There have been some interesting movies through the years about travel into the future. Oftentimes the travelers are either excited about or horrified by what they see mankind has become. It changes the way they live when they return to their own time. On occasion, we have also witnessed someone taking the information they discover about the future and using it for personal financial gain when they return to their own time. We do not handle knowledge about the future very well.

In these mind-stretching stories we learn that to see the future changes those who see it. And, on occasion their resultant changes end up altering what is to be in the future.

Just as complicated, and often painful, is the ability to travel into the past and change a piece of history. The results often have negative consequences in some respect, regardless of the good intentions of the “fixer.” Maybe there are good reasons why we are unable to transcend the present.

On the other hand, we have been given lots of detailed information about our past and our future with God with little impact on how we live in the present. How should we think about being fully aware of God’s will?

Most of us have experienced what it is like to think internally, or even say out loud to our parent’s, “You just don’t understand!” when they thwart our plans because they think they know better. We usually say, (again, internally or out loud) “I’ll never treat my kids this way.”

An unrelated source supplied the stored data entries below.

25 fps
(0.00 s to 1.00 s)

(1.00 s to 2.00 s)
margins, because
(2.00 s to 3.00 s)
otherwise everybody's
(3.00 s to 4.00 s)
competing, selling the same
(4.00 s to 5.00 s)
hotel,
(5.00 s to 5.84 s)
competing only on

I am assuming that if you are reading this article that you survived your childhood and adolescence. I am also going to assume that you have now had the opportunity to be on the other end of the stick saying, “No” to your own child or grandchild and dealt with that loved one’s sadness, disappointment, or anger toward you and your decision.

It is tough, isn’t it? Yet we now understand that it is not possible for children at some ages to even understand the concept of a future, much less make decisions with thoughts about consequences longer than ten seconds away. We decide what our wisdom and experience tells us, regardless of their current disapproval.

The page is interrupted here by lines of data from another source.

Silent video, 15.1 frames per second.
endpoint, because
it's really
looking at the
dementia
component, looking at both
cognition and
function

Knowing and then doing God’s will is becoming a genuinely lost “art form.” Most teenagers today do not even know the names, much less the stories and the the meanings of the primary characters written about in the Old Testament.

There are children in our own country that do not even have a concept of God because they have not been taught one by their parents. They literally have no idea who you are talking about when you mention the name, “God.”

Most of you who are reading this at this moment know who God is. It has been a while since you asked Him about His will for your life and then listened internally for a response, or immediately read some Scripture expectantly.

He is waiting for you to trust Him to take whatever you are willing to surrender, and then take that and you as far you are willing to let Him.

Are you ready?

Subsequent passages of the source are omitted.